18th November 2008 - 10:07 GMT | by The Shephard News Team


Researchers from British universities and industry have successfully tested technology that allows an unpiloted aircraft to autonomously detect and avoid collision with another aircraft, in an important step towards proving the safety of unmanned air vehicles.

The “sense and avoid” trial, which took place in the skies over North West England, involved two Jetstream passenger aircraft and was a convincing demonstration of how technology can replace the eyes and decision-making powers of a human pilot.

The research programme involved Cranfield and Lancaster Universities and BAE Systems, and was so successful it has just received a special award for “outstanding achievement” at The Engineer magazine’s Technology and Innovation Awards.
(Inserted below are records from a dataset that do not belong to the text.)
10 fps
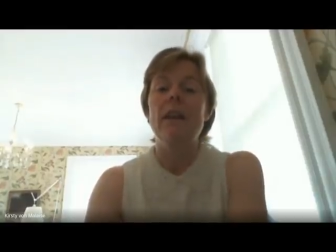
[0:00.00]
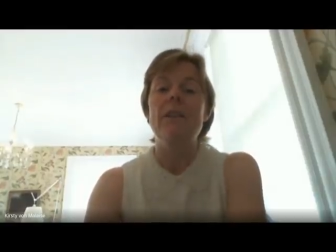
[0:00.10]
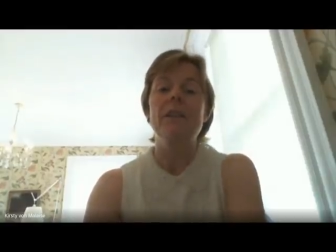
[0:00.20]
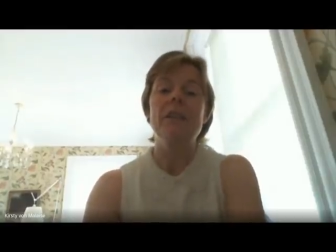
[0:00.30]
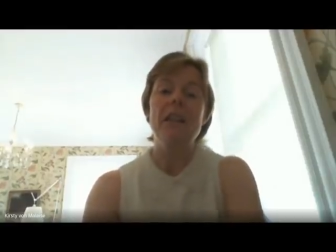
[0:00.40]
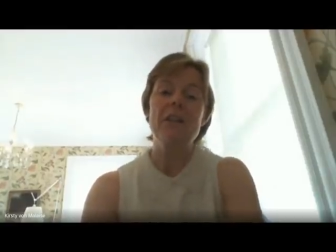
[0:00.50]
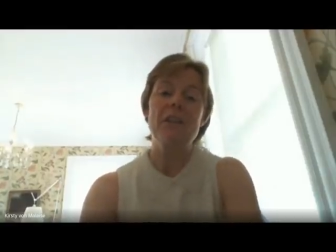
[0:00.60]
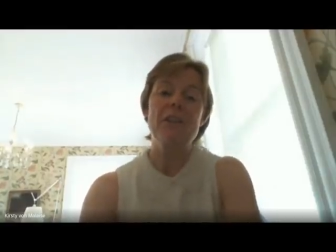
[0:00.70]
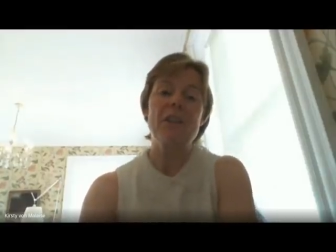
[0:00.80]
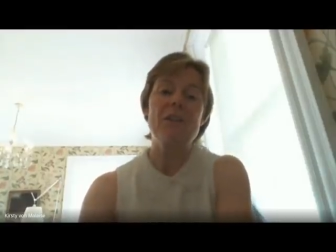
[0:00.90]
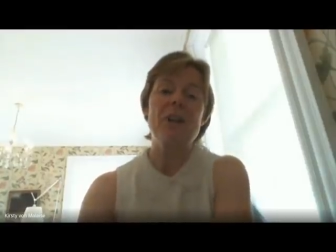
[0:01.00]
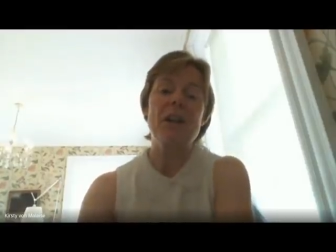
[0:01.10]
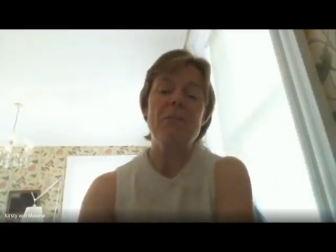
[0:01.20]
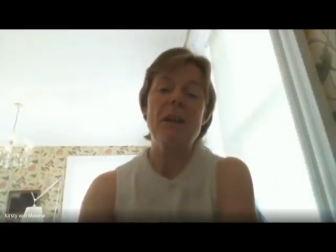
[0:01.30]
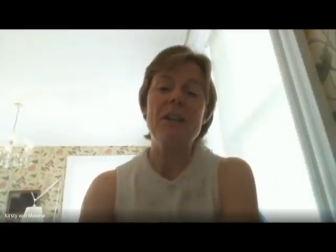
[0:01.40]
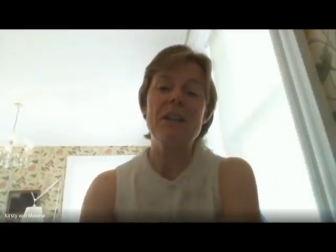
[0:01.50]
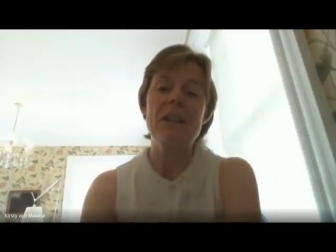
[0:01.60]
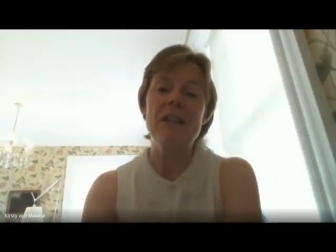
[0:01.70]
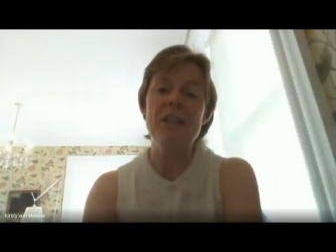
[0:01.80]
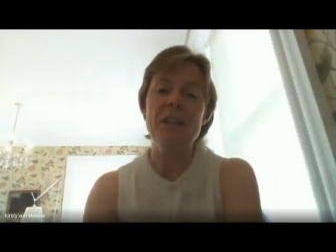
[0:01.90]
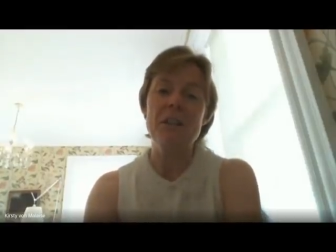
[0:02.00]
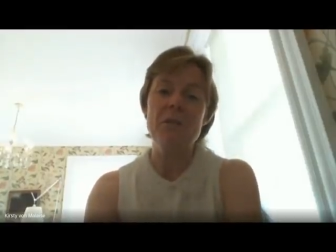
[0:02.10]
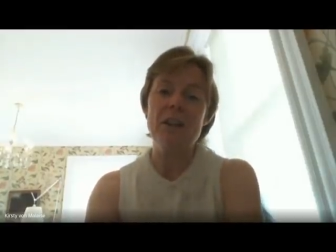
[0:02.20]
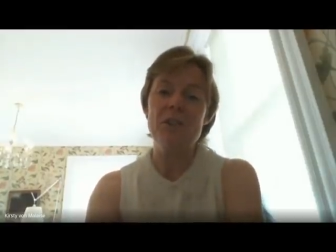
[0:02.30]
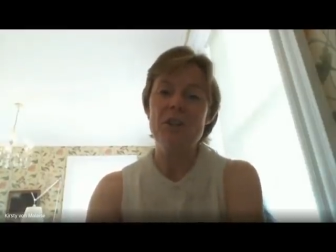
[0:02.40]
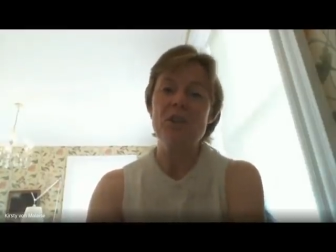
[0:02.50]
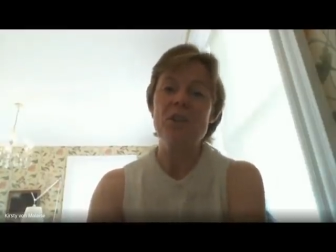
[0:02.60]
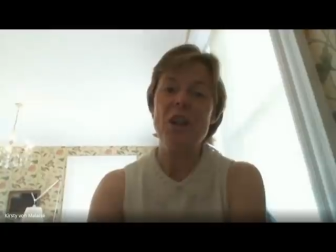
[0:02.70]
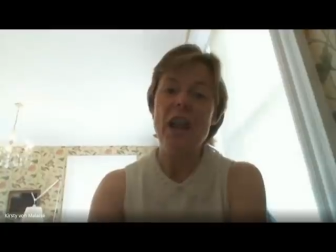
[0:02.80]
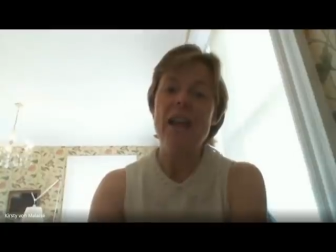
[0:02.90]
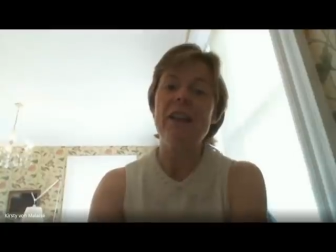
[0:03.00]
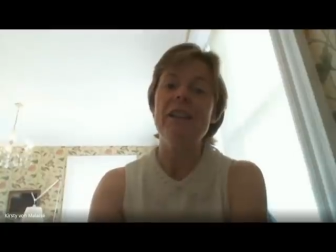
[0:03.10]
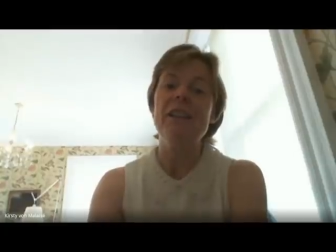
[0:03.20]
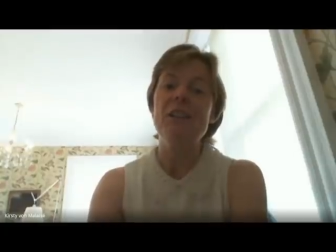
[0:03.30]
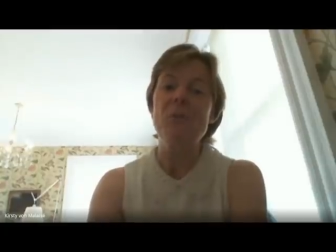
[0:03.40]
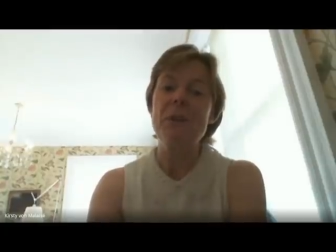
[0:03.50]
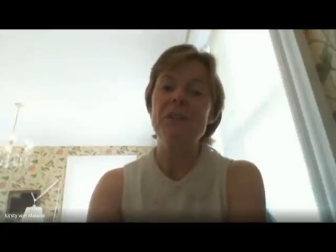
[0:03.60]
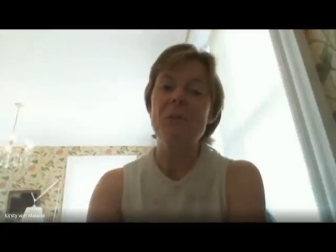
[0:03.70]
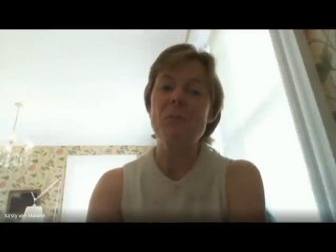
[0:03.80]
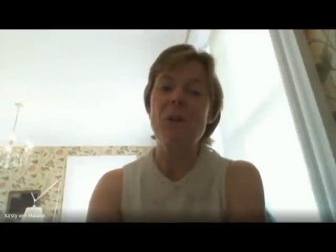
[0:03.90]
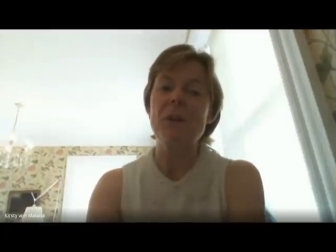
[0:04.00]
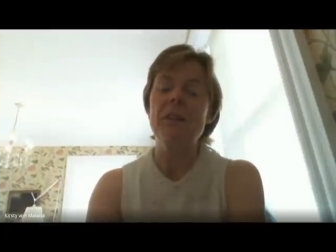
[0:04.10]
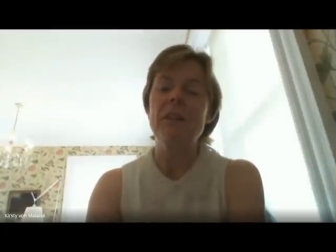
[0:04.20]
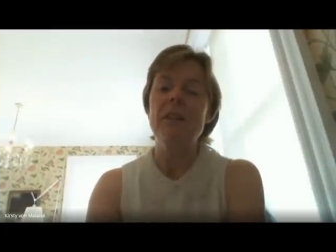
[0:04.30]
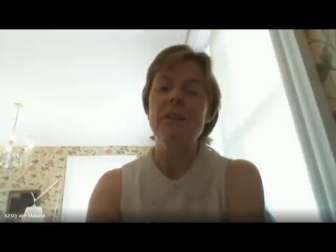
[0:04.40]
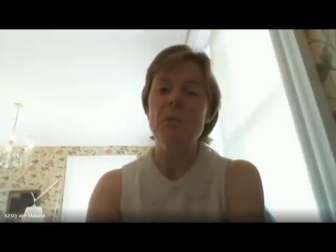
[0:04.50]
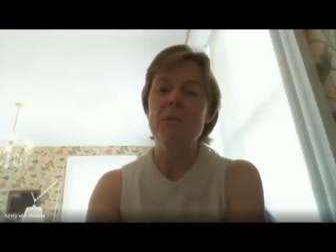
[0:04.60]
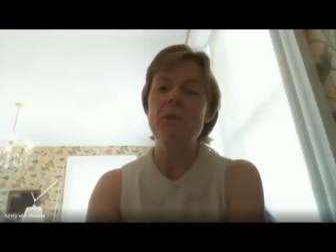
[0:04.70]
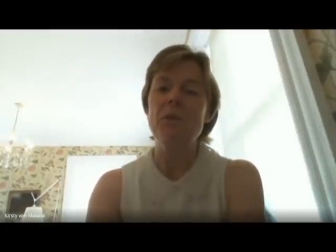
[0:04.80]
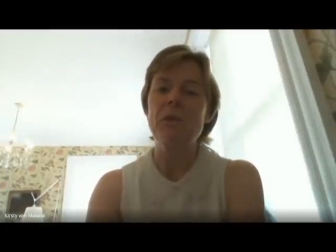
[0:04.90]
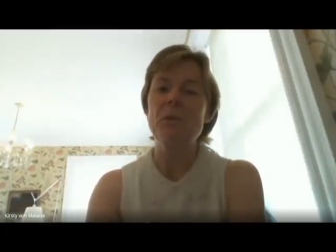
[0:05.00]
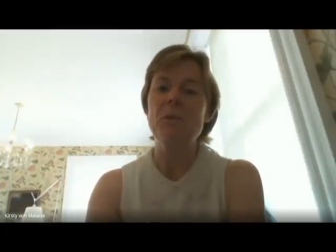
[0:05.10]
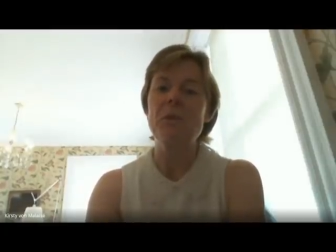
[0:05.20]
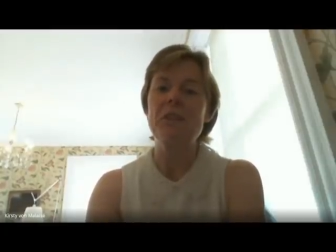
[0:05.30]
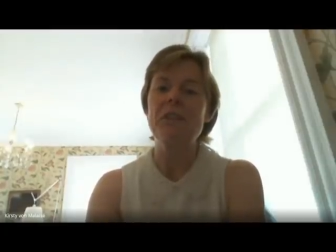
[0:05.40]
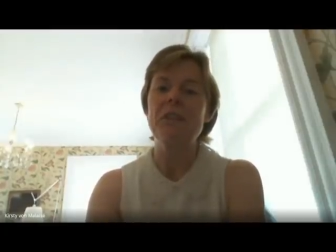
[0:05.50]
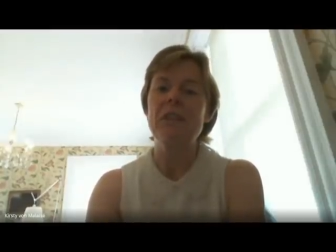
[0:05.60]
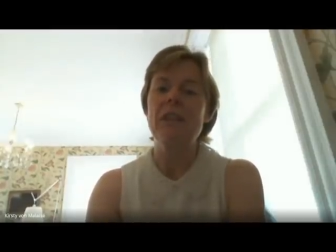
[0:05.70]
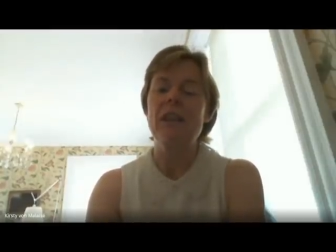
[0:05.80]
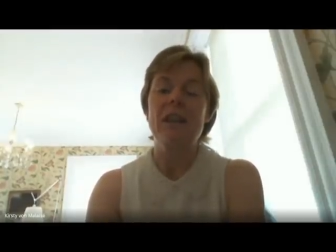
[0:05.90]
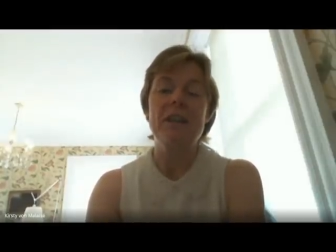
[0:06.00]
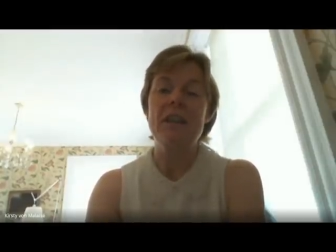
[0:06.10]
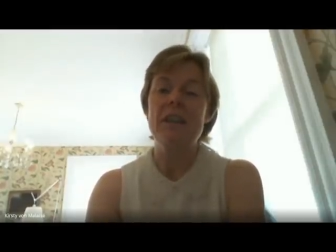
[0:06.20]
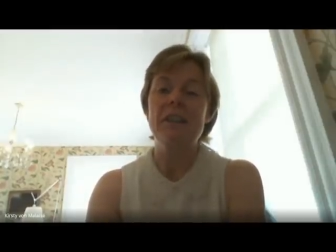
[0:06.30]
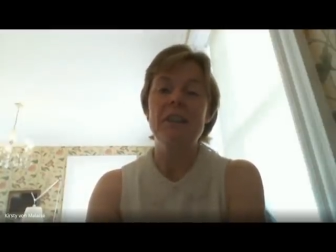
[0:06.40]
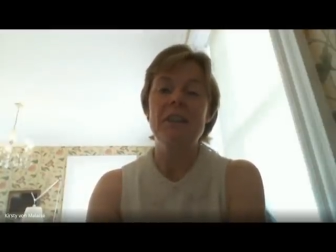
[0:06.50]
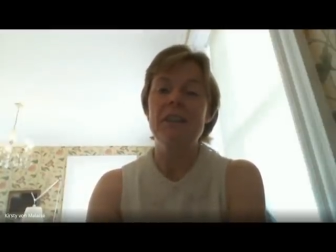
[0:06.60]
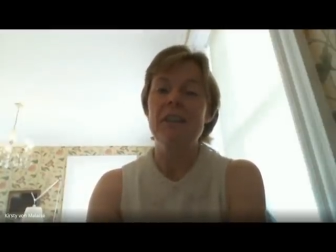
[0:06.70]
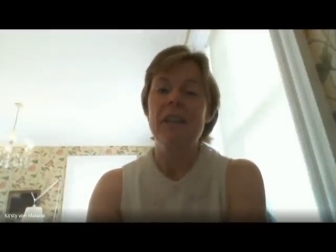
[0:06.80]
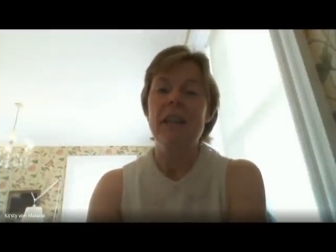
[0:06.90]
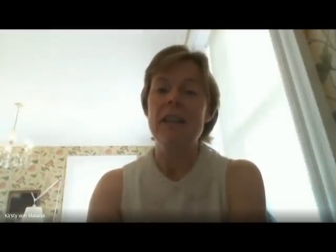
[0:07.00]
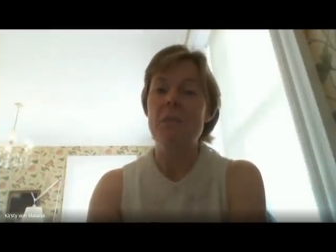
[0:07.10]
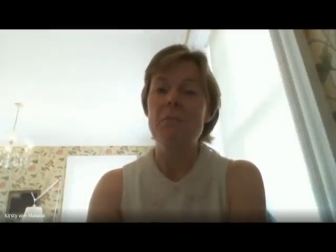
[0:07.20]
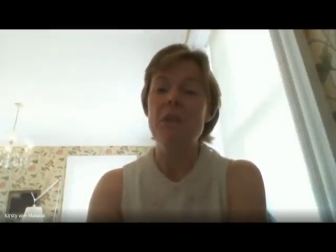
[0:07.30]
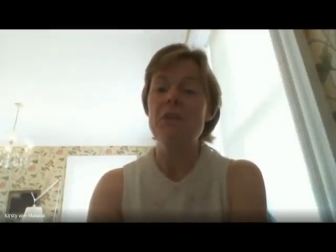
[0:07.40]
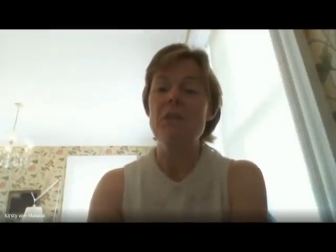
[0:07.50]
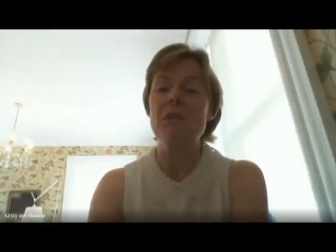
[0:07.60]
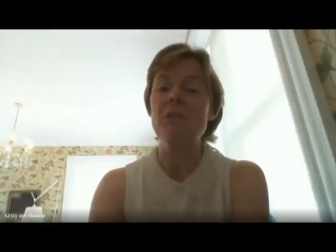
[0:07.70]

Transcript: The second thing that I'd recommend is that you actually share with someone some of your thoughts, ideas, and ambitions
The test flight used BAE Systems’ Jetstream Flying Test Bed airborne laboratory as a so-called surrogate unmanned air system, or UAS. Flying autonomously, the Jetstream encountered an “intruder” in the form of another Jetstream, and using advanced computer software and a range of sensors was able to determine its path and take the necessary evasive action to avoid collision.

“Sense and avoid is a critical capability for many UAS programmes and will be a key factor in opening the UK airspace to unmanned vehicles in the future,” said Nick Colosimo, a technical manager on the trial. “Using the Jetstream allows us to progress the necessary technology rapidly because we can adapt the trials ‘on the fly’. This type of research also further reduces the gap between synthetic experiments and real life UAS trials.”

The sense and avoid trial was conducted as part of BAE Systems’ centrally funded Capability Augmentation Programme (CAP), which uses studies, synthetic and live demonstrations to prove the concept of advanced technologies. CAP Manager Andy Wright said: “The ability to test and prove advanced technologies is essential if we are to deliver new capability to the armed forces rapidly. Programmes like this sense and avoid trial not only help develop vital technologies for unmanned vehicles, but also allow us to do it quickly and cost effectively.”

The technology developed will ultimately be integrated into future UASs such as the Mantis and Taranis technology demonstrators. An effective sense and avoid capability is also a key requirement of the ASTRAEA programme, which is a Government and industry funded programme addressing the technological and regulatory challenges of flying UASs in UK airspace.